▶ [THE PROBLEM]: The records that follow are to be copied word for word. Pictures should be omitted.

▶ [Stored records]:

▶

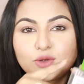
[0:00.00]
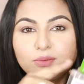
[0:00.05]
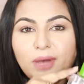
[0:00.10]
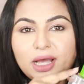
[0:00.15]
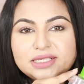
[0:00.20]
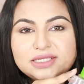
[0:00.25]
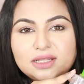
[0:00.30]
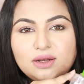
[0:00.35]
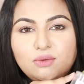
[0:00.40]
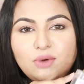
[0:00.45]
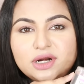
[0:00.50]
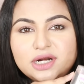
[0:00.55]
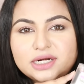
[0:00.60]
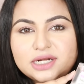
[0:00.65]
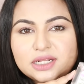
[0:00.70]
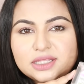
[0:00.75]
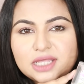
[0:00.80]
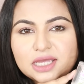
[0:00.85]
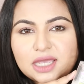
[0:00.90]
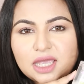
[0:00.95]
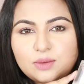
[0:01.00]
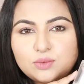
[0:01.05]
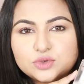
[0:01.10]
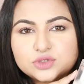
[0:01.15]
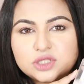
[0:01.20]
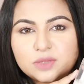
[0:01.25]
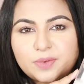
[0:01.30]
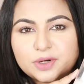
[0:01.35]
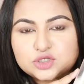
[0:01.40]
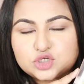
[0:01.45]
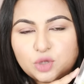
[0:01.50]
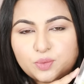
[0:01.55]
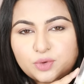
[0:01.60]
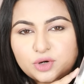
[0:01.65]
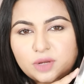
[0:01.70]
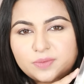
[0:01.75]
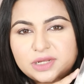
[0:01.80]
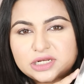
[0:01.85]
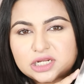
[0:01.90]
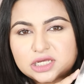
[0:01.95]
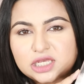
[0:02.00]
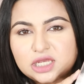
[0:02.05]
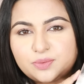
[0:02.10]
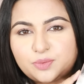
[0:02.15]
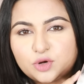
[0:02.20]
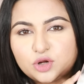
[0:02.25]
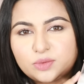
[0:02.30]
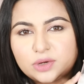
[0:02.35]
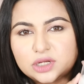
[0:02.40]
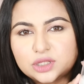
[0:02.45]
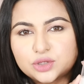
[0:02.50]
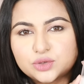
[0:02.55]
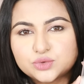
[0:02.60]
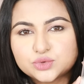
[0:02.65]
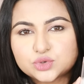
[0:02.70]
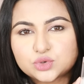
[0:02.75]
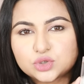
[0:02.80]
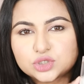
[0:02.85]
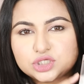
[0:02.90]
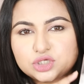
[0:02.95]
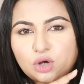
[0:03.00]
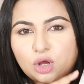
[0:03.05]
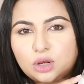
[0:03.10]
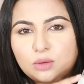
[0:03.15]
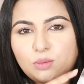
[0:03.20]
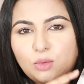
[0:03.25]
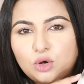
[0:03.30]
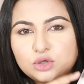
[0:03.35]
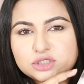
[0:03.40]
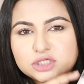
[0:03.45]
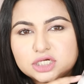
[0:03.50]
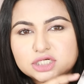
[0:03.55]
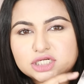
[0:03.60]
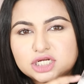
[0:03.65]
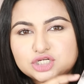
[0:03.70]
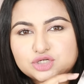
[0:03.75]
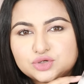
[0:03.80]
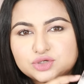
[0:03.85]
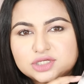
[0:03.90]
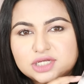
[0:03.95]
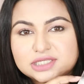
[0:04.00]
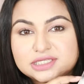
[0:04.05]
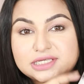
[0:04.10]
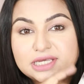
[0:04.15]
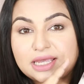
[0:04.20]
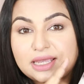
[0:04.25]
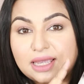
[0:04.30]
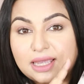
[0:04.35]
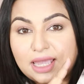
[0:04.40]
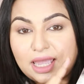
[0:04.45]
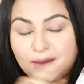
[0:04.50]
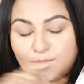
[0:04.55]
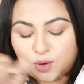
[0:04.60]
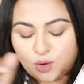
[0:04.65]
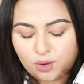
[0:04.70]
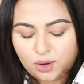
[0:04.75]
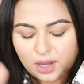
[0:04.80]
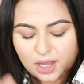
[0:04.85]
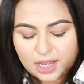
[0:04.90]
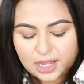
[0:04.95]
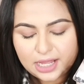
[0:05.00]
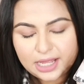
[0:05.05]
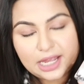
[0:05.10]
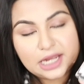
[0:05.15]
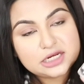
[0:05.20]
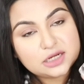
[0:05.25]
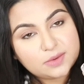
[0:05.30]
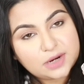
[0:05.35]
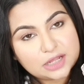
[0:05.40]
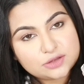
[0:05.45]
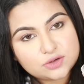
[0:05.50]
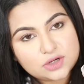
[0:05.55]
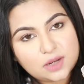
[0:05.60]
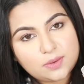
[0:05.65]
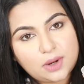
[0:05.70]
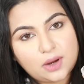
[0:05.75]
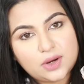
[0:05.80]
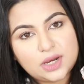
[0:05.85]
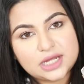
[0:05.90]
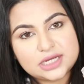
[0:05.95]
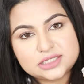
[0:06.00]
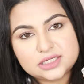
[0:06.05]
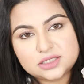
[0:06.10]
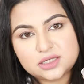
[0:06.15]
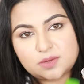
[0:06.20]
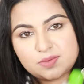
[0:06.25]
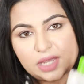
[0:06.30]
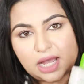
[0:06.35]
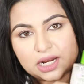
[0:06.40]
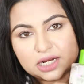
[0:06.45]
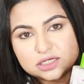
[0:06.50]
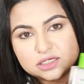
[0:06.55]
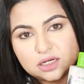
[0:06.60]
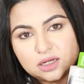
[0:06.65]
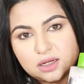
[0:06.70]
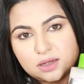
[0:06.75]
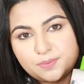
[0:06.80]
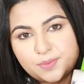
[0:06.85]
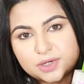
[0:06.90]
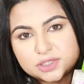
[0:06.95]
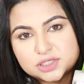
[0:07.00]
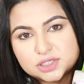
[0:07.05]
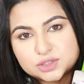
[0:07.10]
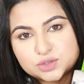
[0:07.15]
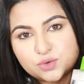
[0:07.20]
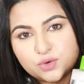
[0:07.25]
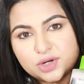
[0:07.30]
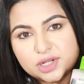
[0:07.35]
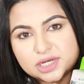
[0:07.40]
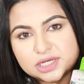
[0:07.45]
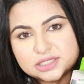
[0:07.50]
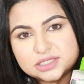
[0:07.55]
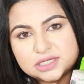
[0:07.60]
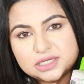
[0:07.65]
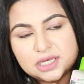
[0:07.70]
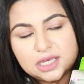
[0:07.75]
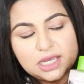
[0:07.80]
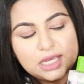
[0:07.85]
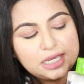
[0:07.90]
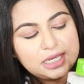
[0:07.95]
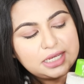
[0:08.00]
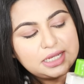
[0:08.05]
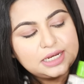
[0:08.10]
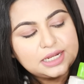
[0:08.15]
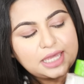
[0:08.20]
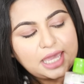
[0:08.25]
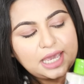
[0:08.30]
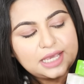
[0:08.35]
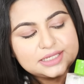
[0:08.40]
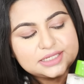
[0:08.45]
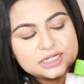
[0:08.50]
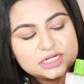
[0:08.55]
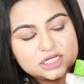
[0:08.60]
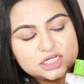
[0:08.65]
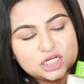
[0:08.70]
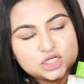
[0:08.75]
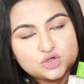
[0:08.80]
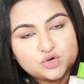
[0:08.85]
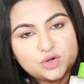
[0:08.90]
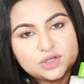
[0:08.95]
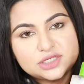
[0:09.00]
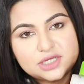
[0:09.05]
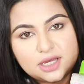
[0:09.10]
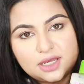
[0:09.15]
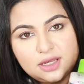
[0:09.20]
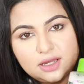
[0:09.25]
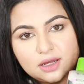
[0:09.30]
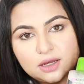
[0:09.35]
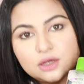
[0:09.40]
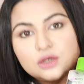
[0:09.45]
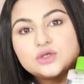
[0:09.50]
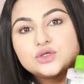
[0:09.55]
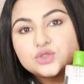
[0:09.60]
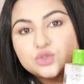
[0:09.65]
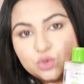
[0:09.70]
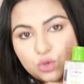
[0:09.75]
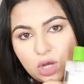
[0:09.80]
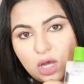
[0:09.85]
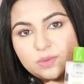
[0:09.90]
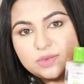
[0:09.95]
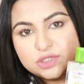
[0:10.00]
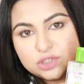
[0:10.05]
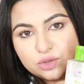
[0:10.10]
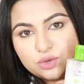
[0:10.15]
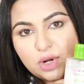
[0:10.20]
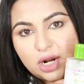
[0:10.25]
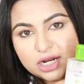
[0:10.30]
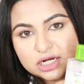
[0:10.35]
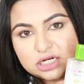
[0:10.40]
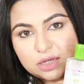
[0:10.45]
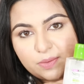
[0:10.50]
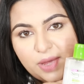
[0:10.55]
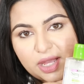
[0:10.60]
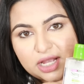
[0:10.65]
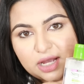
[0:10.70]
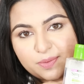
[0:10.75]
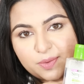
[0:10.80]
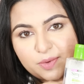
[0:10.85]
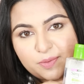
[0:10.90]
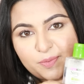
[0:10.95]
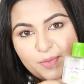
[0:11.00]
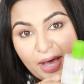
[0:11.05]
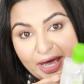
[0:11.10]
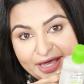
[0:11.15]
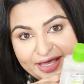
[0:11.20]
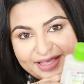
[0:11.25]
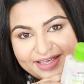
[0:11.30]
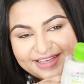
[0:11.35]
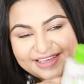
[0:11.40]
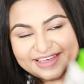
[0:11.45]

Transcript: তো মাইসেলা ওয়াটারটা দেখেই বুঝতে পারছো অপর আমি এটা কি পরিমাণে ইউজ করেছি অলমোস্ট শেষ হয়ে যাচ্ছে এবং এটা আমার এতটাই ভালো লেগেছে যে আমি আরেকটা পারচেস করে রেখেছি ইন কেস এটা শেষ হয়ে যায় সো আমি যেন আরেকটা ব্যাকআপে পাই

◀

▶ [OUTPUT OF THE EXERCISE]:
[0:00.00]
[0:00.05]
[0:00.10]
[0:00.15]
[0:00.20]
[0:00.25]
[0:00.30]
[0:00.35]
[0:00.40]
[0:00.45]
[0:00.50]
[0:00.55]
[0:00.60]
[0:00.65]
[0:00.70]
[0:00.75]
[0:00.80]
[0:00.85]
[0:00.90]
[0:00.95]
[0:01.00]
[0:01.05]
[0:01.10]
[0:01.15]
[0:01.20]
[0:01.25]
[0:01.30]
[0:01.35]
[0:01.40]
[0:01.45]
[0:01.50]
[0:01.55]
[0:01.60]
[0:01.65]
[0:01.70]
[0:01.75]
[0:01.80]
[0:01.85]
[0:01.90]
[0:01.95]
[0:02.00]
[0:02.05]
[0:02.10]
[0:02.15]
[0:02.20]
[0:02.25]
[0:02.30]
[0:02.35]
[0:02.40]
[0:02.45]
[0:02.50]
[0:02.55]
[0:02.60]
[0:02.65]
[0:02.70]
[0:02.75]
[0:02.80]
[0:02.85]
[0:02.90]
[0:02.95]
[0:03.00]
[0:03.05]
[0:03.10]
[0:03.15]
[0:03.20]
[0:03.25]
[0:03.30]
[0:03.35]
[0:03.40]
[0:03.45]
[0:03.50]
[0:03.55]
[0:03.60]
[0:03.65]
[0:03.70]
[0:03.75]
[0:03.80]
[0:03.85]
[0:03.90]
[0:03.95]
[0:04.00]
[0:04.05]
[0:04.10]
[0:04.15]
[0:04.20]
[0:04.25]
[0:04.30]
[0:04.35]
[0:04.40]
[0:04.45]
[0:04.50]
[0:04.55]
[0:04.60]
[0:04.65]
[0:04.70]
[0:04.75]
[0:04.80]
[0:04.85]
[0:04.90]
[0:04.95]
[0:05.00]
[0:05.05]
[0:05.10]
[0:05.15]
[0:05.20]
[0:05.25]
[0:05.30]
[0:05.35]
[0:05.40]
[0:05.45]
[0:05.50]
[0:05.55]
[0:05.60]
[0:05.65]
[0:05.70]
[0:05.75]
[0:05.80]
[0:05.85]
[0:05.90]
[0:05.95]
[0:06.00]
[0:06.05]
[0:06.10]
[0:06.15]
[0:06.20]
[0:06.25]
[0:06.30]
[0:06.35]
[0:06.40]
[0:06.45]
[0:06.50]
[0:06.55]
[0:06.60]
[0:06.65]
[0:06.70]
[0:06.75]
[0:06.80]
[0:06.85]
[0:06.90]
[0:06.95]
[0:07.00]
[0:07.05]
[0:07.10]
[0:07.15]
[0:07.20]
[0:07.25]
[0:07.30]
[0:07.35]
[0:07.40]
[0:07.45]
[0:07.50]
[0:07.55]
[0:07.60]
[0:07.65]
[0:07.70]
[0:07.75]
[0:07.80]
[0:07.85]
[0:07.90]
[0:07.95]
[0:08.00]
[0:08.05]
[0:08.10]
[0:08.15]
[0:08.20]
[0:08.25]
[0:08.30]
[0:08.35]
[0:08.40]
[0:08.45]
[0:08.50]
[0:08.55]
[0:08.60]
[0:08.65]
[0:08.70]
[0:08.75]
[0:08.80]
[0:08.85]
[0:08.90]
[0:08.95]
[0:09.00]
[0:09.05]
[0:09.10]
[0:09.15]
[0:09.20]
[0:09.25]
[0:09.30]
[0:09.35]
[0:09.40]
[0:09.45]
[0:09.50]
[0:09.55]
[0:09.60]
[0:09.65]
[0:09.70]
[0:09.75]
[0:09.80]
[0:09.85]
[0:09.90]
[0:09.95]
[0:10.00]
[0:10.05]
[0:10.10]
[0:10.15]
[0:10.20]
[0:10.25]
[0:10.30]
[0:10.35]
[0:10.40]
[0:10.45]
[0:10.50]
[0:10.55]
[0:10.60]
[0:10.65]
[0:10.70]
[0:10.75]
[0:10.80]
[0:10.85]
[0:10.90]
[0:10.95]
[0:11.00]
[0:11.05]
[0:11.10]
[0:11.15]
[0:11.20]
[0:11.25]
[0:11.30]
[0:11.35]
[0:11.40]
[0:11.45]

Transcript: তো মাইসেলা ওয়াটারটা দেখেই বুঝতে পারছো অপর আমি এটা কি পরিমাণে ইউজ করেছি অলমোস্ট শেষ হয়ে যাচ্ছে এবং এটা আমার এতটাই ভালো লেগেছে যে আমি আরেকটা পারচেস করে রেখেছি ইন কেস এটা শেষ হয়ে যায় সো আমি যেন আরেকটা ব্যাকআপে পাই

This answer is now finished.